WanHaber.com yazarlarından Özlem Metin, "DİJİTAL EBEVEYNLİKLE TEHLİKE ÇANLARI ÇALIYOR" isimli bir makale kaleme aldı.

İnternet çok boyutlu bir ortamdır. Öğrenmek, öğretmek ve eğlenmek için muhteşem bir ortam olduğu gibi bilinçli kullanılmadığında ve yeterince önlem alınmadığı takdirde risk ve tehlikelerle dolu bir yer olabilmektedir.

Dijital yerlilere ebeveynlik hepimizin yapmaya çalıştığı şey öyle değil mi?
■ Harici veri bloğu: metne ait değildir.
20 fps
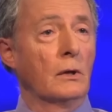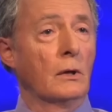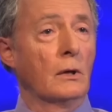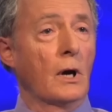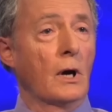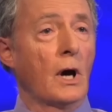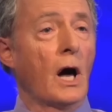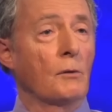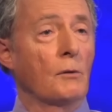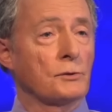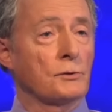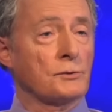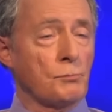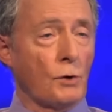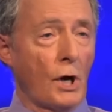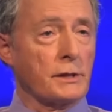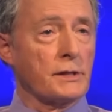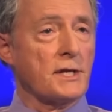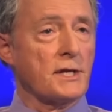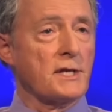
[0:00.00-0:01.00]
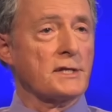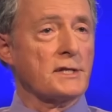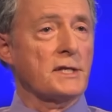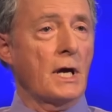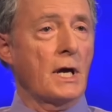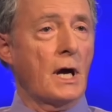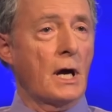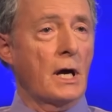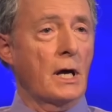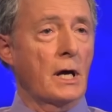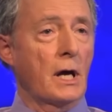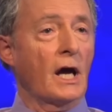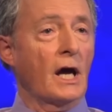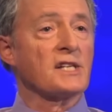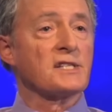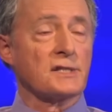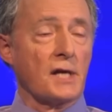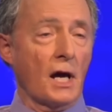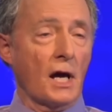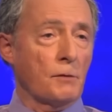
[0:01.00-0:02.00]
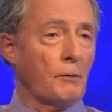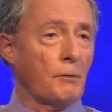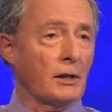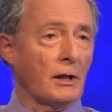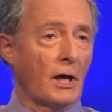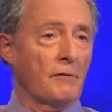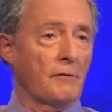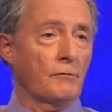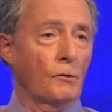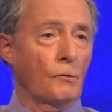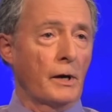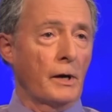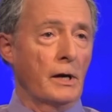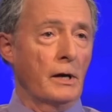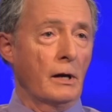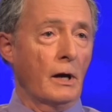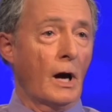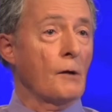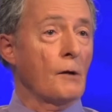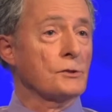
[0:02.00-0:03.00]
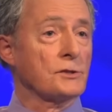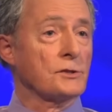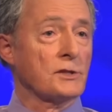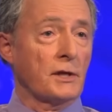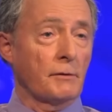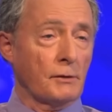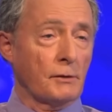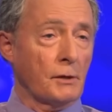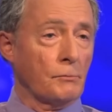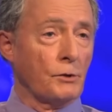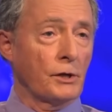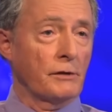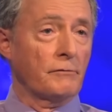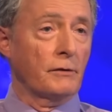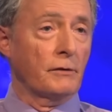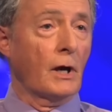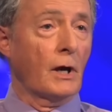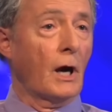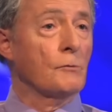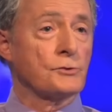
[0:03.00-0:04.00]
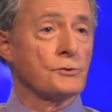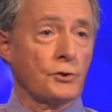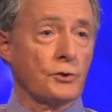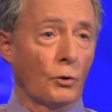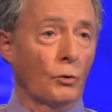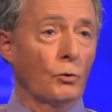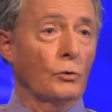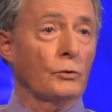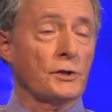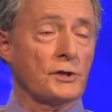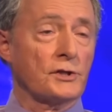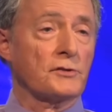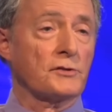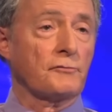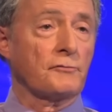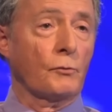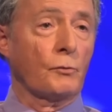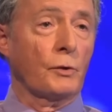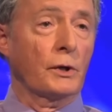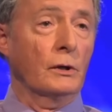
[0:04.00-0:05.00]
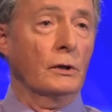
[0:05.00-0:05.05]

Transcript: I was brought to the CIA, I signed my life away, I was given a briefing, I was told this is for real,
Kızımız neden elinden telefonu bırakmıyor,Çocukları kaç yaşında tablet verilmeli,Ekran karşısında ne kadar kalmalı,Tabletler ve oyunlar yüzünden çocuğumun sağlığı elden gidiyor mu,Gözleri bozulur mu,Duruş bozukluğu olur mu, Hareketsizlik sebebiyle hangi problemleri yaşar, Peki ya radyasyon internete sürekli bağlı kalmanın etkileri neler? Bu soruları hepimiz hayatımızın bir döneminde ya soruyoruz ya da soracağız.
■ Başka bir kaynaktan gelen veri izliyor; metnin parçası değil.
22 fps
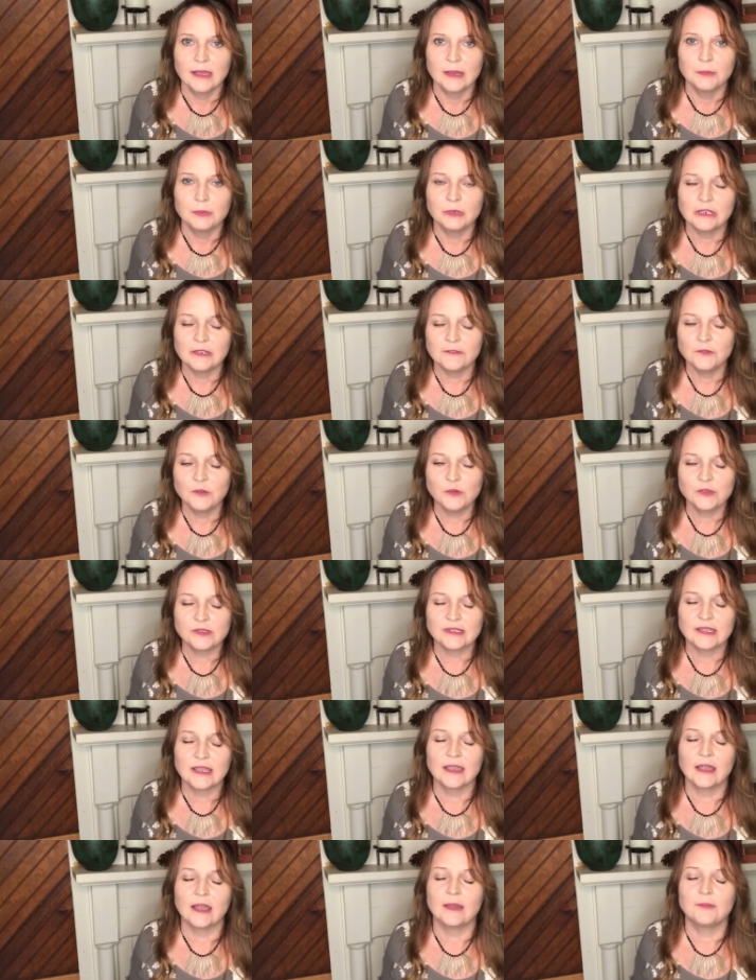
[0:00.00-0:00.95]
But if you
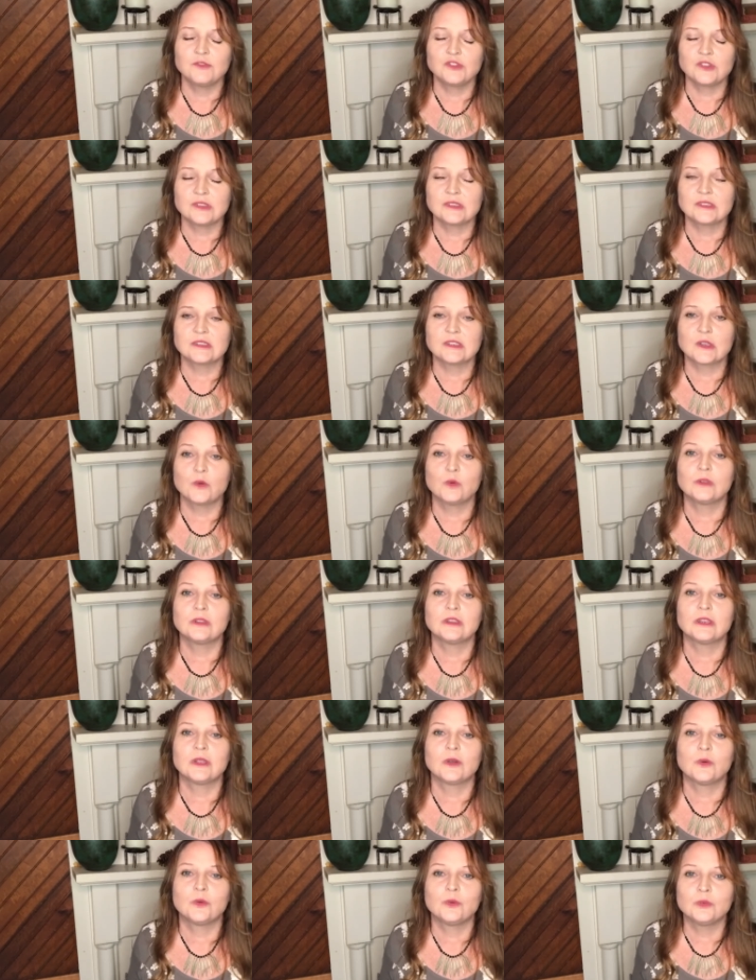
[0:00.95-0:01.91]
say, I'm just so
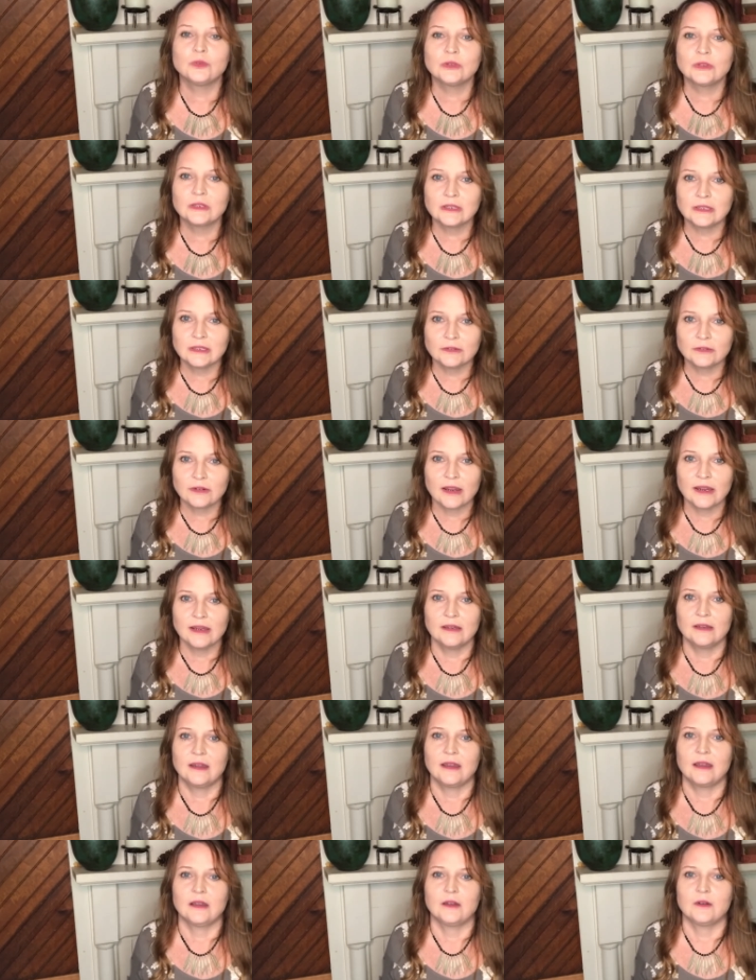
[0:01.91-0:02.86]
lonely
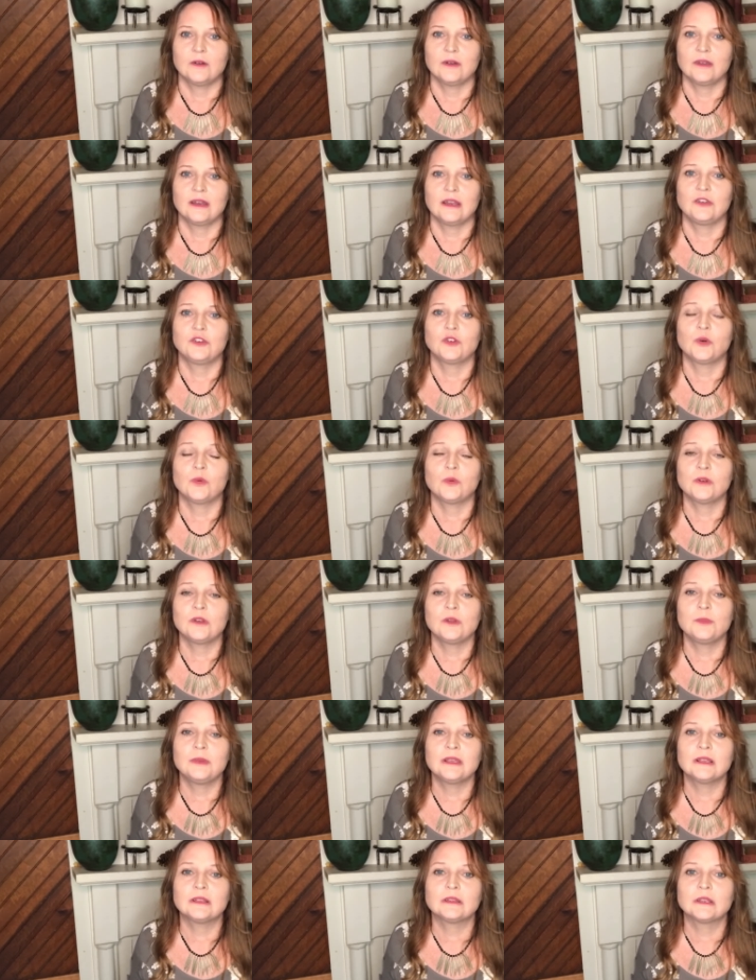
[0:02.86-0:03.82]
right now and I don't want to
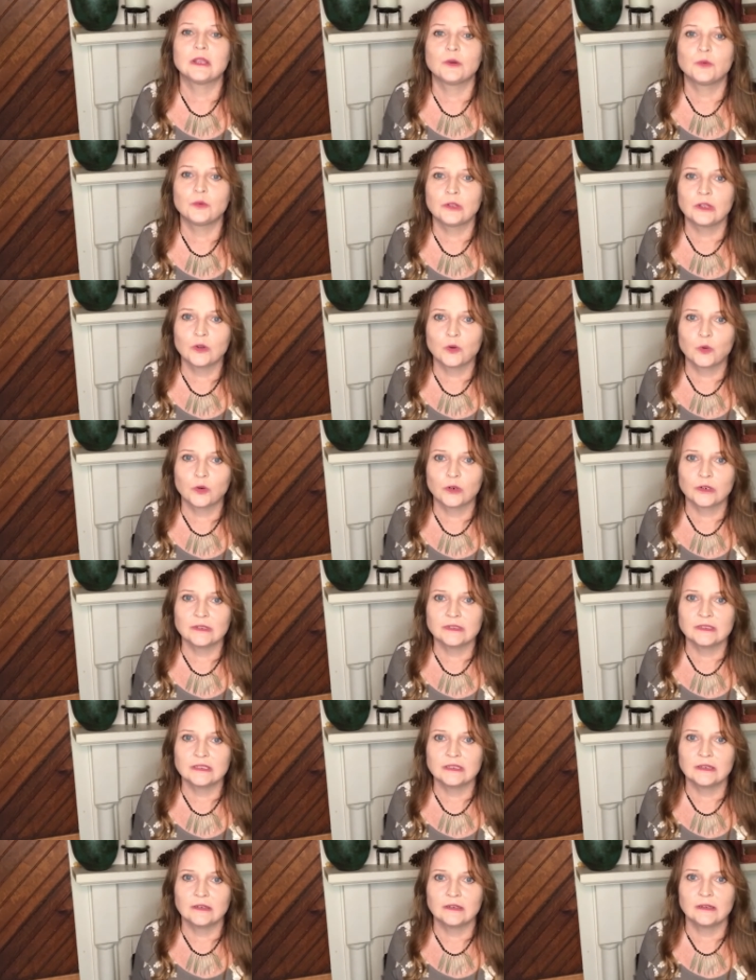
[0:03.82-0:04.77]
be alone in
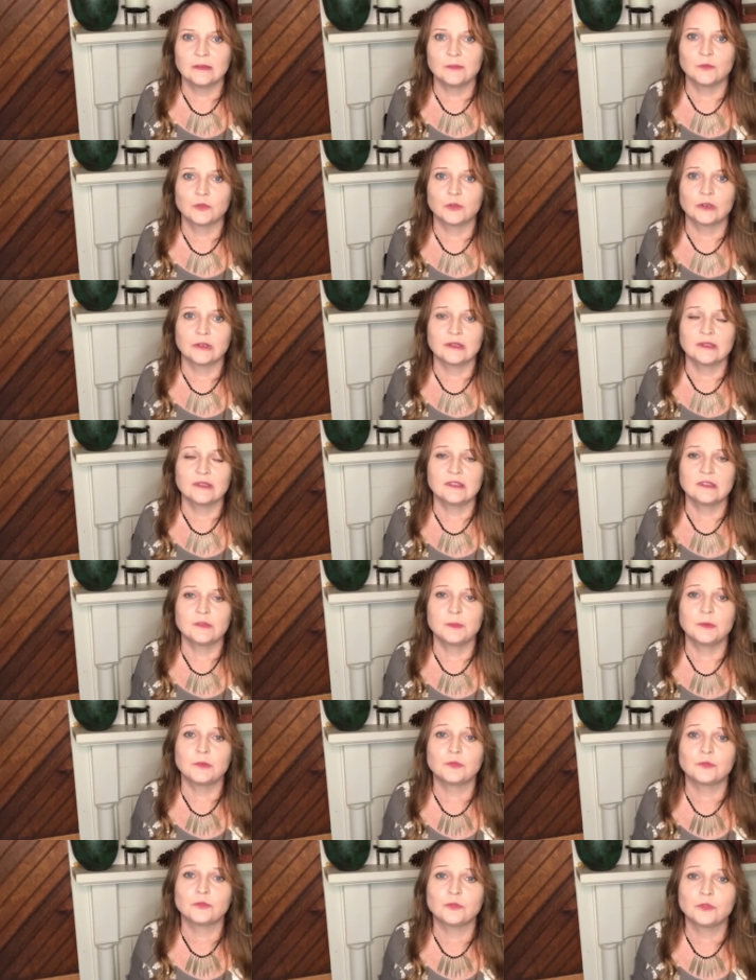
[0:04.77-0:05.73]
quarantine anymore, and this has
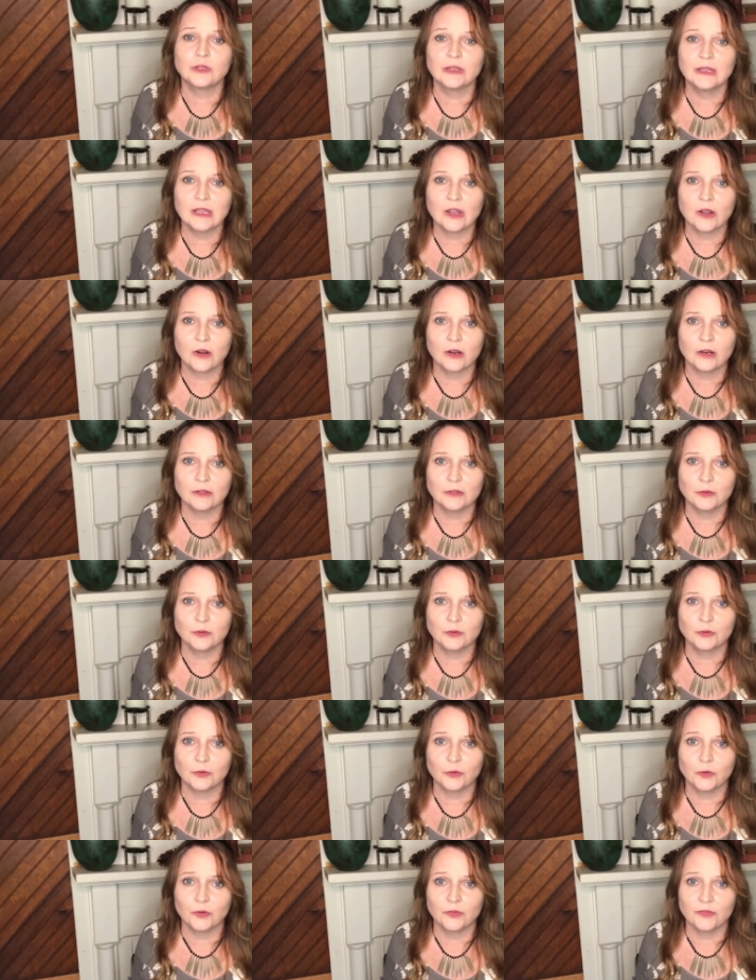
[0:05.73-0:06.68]
been really hard through
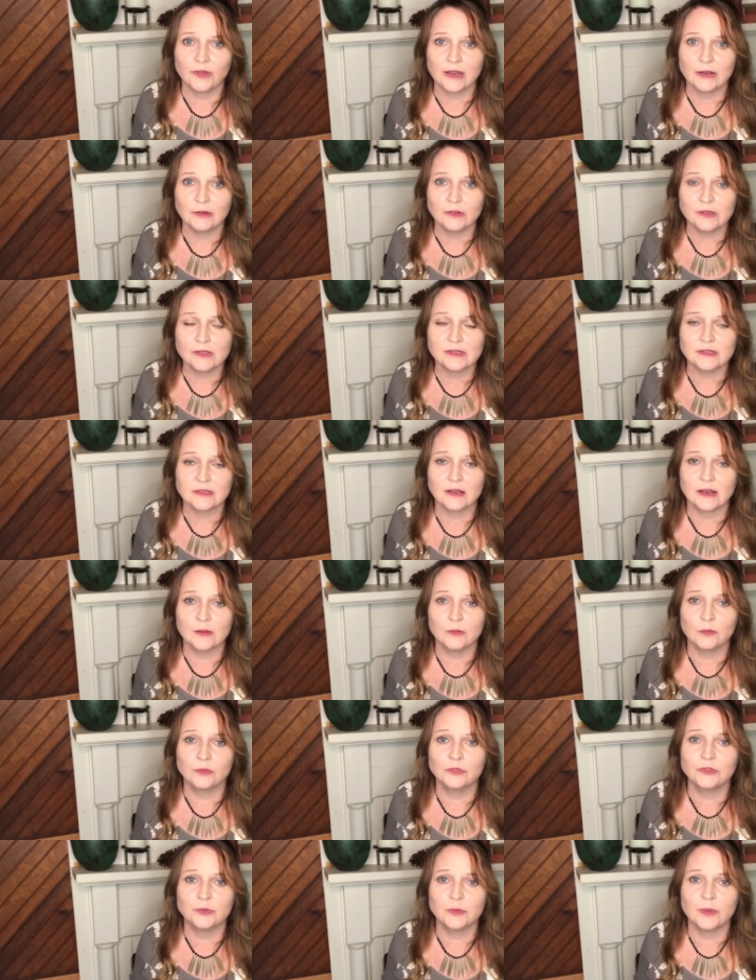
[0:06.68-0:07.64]
coronavirus, and I
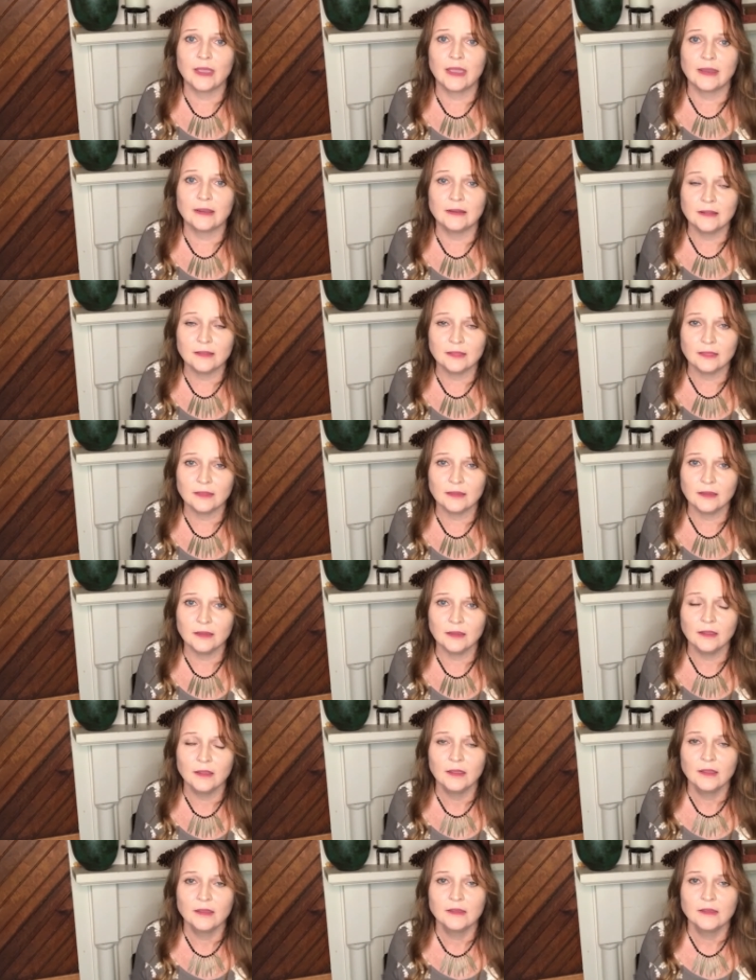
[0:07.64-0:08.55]
will do anything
İçinde bulunduğumuz çağı teknoloji çağı olarak isimlendirilmektedir. Teknoloji ile birlikte bilgi ve iletişim teknolojilerindeki hızlı ve kökten değişimler sonucu internet teknolojileri bireylerin günlük yaşantılarının bir katmanı haline gelmiştir. İnterneti birçok şey için kullanıyoruz. Araştırma yapmak, uzaktan öğrenme, aile ve arkadaşlarına bağlantı kurmak, alışveriş yapmak, aile yemek tarifleri aramak bankacılık işlemleri yapmak… Kullanımı sonsuz olduğu bu uçsuz bucaksız sanal dünya sağladığı faydaların yanında kötüye kullanımı ve bağımlılık oluşturma riskini de beraberinde getirmektedir.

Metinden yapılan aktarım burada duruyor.